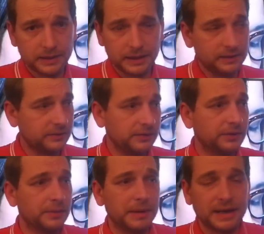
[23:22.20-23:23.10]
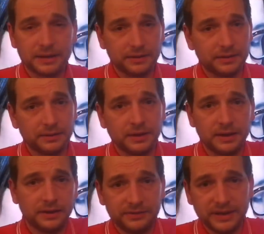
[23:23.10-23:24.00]
it into the back of the
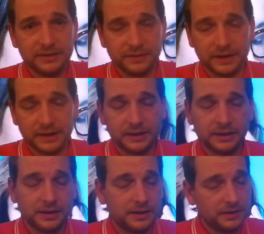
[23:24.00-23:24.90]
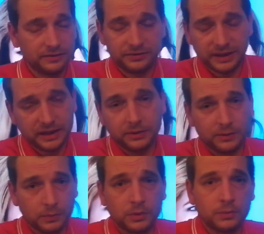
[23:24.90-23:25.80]
TV, stick it on
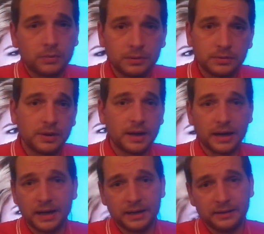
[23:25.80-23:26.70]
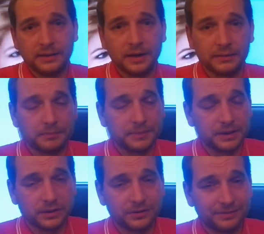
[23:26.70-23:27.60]
the wall and done,
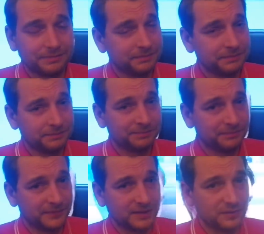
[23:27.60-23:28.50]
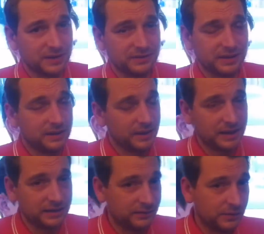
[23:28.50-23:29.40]
because let's face it,
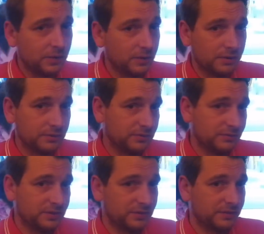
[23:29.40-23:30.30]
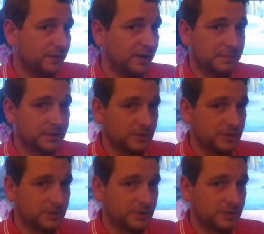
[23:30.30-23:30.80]
it's not just a 5-minute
···
HOW TO COMPLETE THIS TASK: If an entry contains an image, print the rest of that entry exactly and leave the image out.

FINISHED TASK:
[23:22.20-23:23.10]
[23:23.10-23:24.00]
it into the back of the
[23:24.00-23:24.90]
[23:24.90-23:25.80]
TV, stick it on
[23:25.80-23:26.70]
[23:26.70-23:27.60]
the wall and done,
[23:27.60-23:28.50]
[23:28.50-23:29.40]
because let's face it,
[23:29.40-23:30.30]
[23:30.30-23:30.80]
it's not just a 5-minute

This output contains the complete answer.